C’est là que leur jalousie entraînait les maris trompés de Husbands (2013); là qu’un fait divers précipitait Les Garçons de l’été (2017). Là encore que vivaient les personnages d’Il est des hommes qui se perdront toujours (2020). Là, à nouveau, qu’évolue la Miranda du Club des enfants perdus. Elle doit son prénom à la pièce de Shakespeare La Tempête (où l’un des personnages assure : « L’enfer est vide et tous les démons sont ici »), et tourne autour de la question du Lorenzaccio de Musset : « Suis-je un Satan ? » - Shakespeare, Musset... allez croire, après ça, que Lighieri est privée par Bayamack-Tam des plus « nobles » morceaux culturels.

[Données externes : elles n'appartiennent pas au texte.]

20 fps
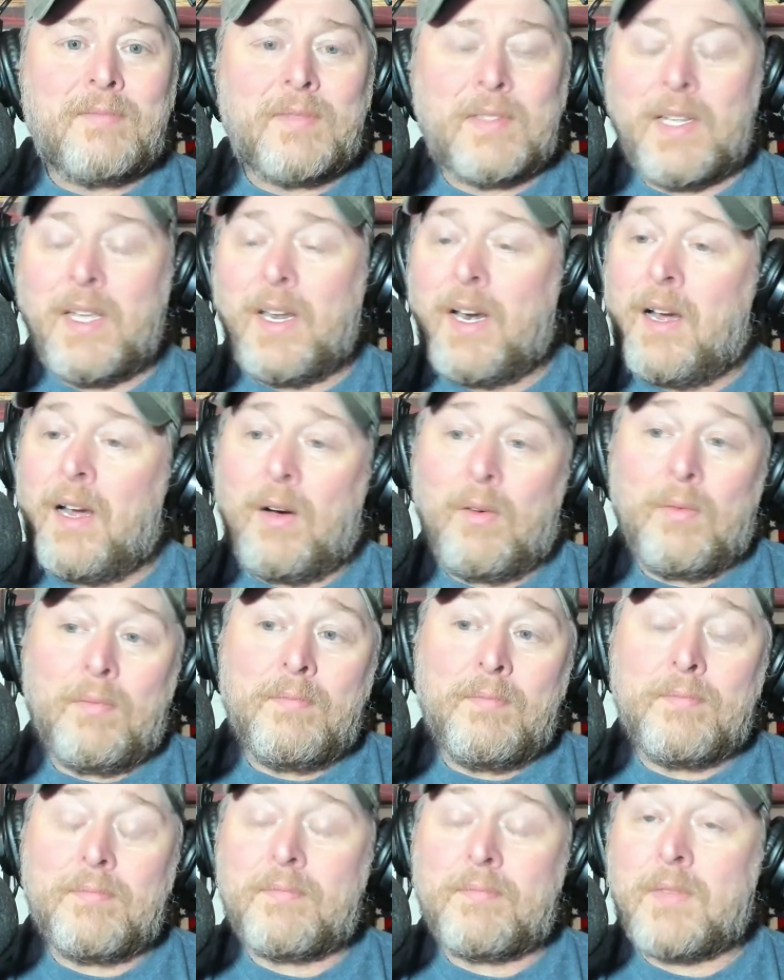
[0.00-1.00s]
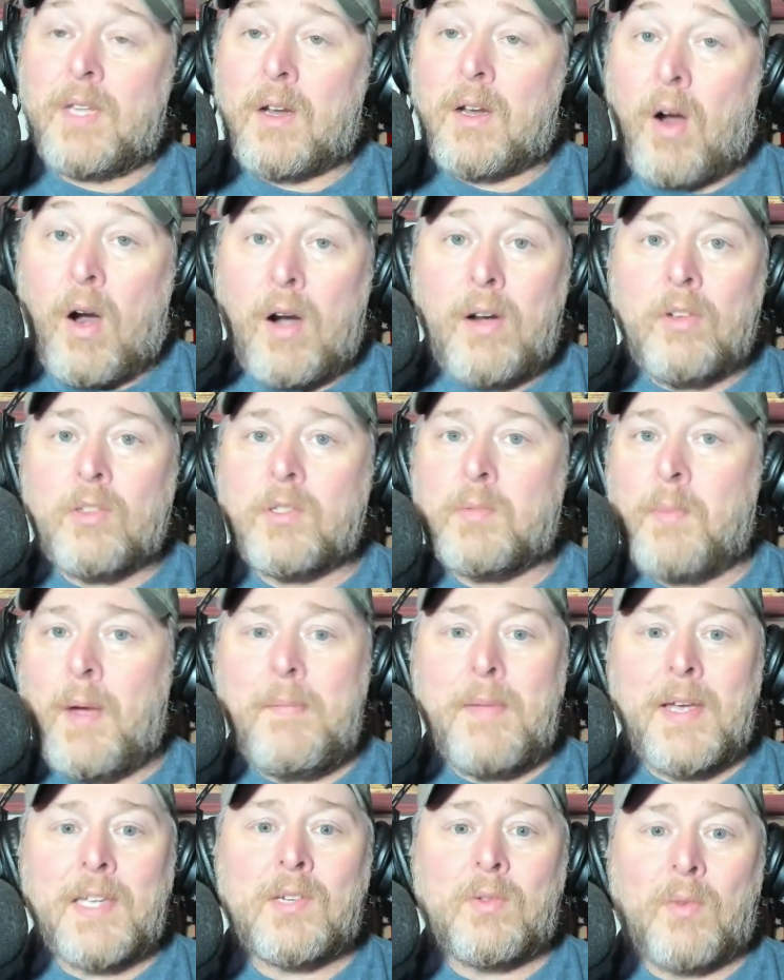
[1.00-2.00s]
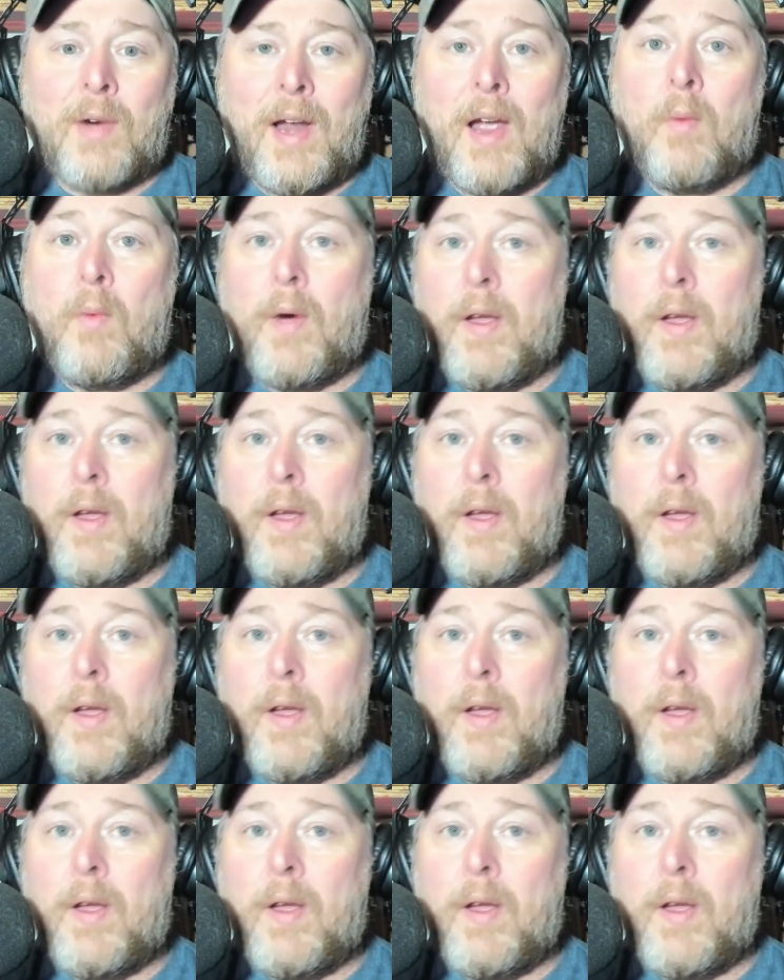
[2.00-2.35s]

you know, the Cardinals may mess around,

On ne rencontre pas d’abord Miranda, mais son père, Armand, dont le monologue occupe la moitié de cet épais roman ; après l’avoir cédée à sa fille, la parole lui reviendra pour un épilogue. Armand est un acteur quinquagénaire comblé par l’existence, heureux dans son travail qui lui apporte toute la reconnaissance du monde, dans son ménage avec la belle Birke, qu’il aime depuis trente ans, et jusque dans ses aventures adultérines.
Drogues à haute dose
Miranda est à la fois sa fille unique et son seul souci. II n’a jamais su quoi faire de la discrétion d’éternelle petite fille sage qu’elle affiche encore à 24 ans - son âge, lorsque le livre s’ouvre. Quand Miranda prend le récit en main, pour un solo dont l’humour et la vivacité rendent la noirceur supportable, on mesure à quel point son père se trompe sur son compte, ne voit rien de ses tourments et de la vie secrète (drogues à haute dose et sexe destroy) qu’elle mène.
Le Club des enfants perdus met face à face l’aveuglement de l’un et la supralucidité de l’autre. Car si Miranda fait de son existence un « saccage programmé », c’est parce que son hypersensibilité aux émotions de son prochain, humain ou animal, aux vibrations du monde (et même d’une forme d’au-delà), la lui rend infernale. Elle peut se glisser dans les pensées des autres, à côté d’elle ou à l’autre bout de la planète, comme elle peut parfois se dédoubler ou dupliquer des objets.
Elle l’affirme, en tout cas, et l’un des tours de force de l’autrice consiste à laisser le lecteur décider s’il croit aux pouvoirs de Miranda, ou s’il y voit la marque de sa détresse psychique. Ou encore, s’il alterne entre ces deux attitudes, dans une sorte de souplesse de la raison qui ne jurerait pas avec la fluidité générale - fluidité entre les genres et les sexualités, fluidité de la phrase... - qu’explorent dans leurs livres Rebecca Lighieri comme Emmanuelle Bayamack-Tam.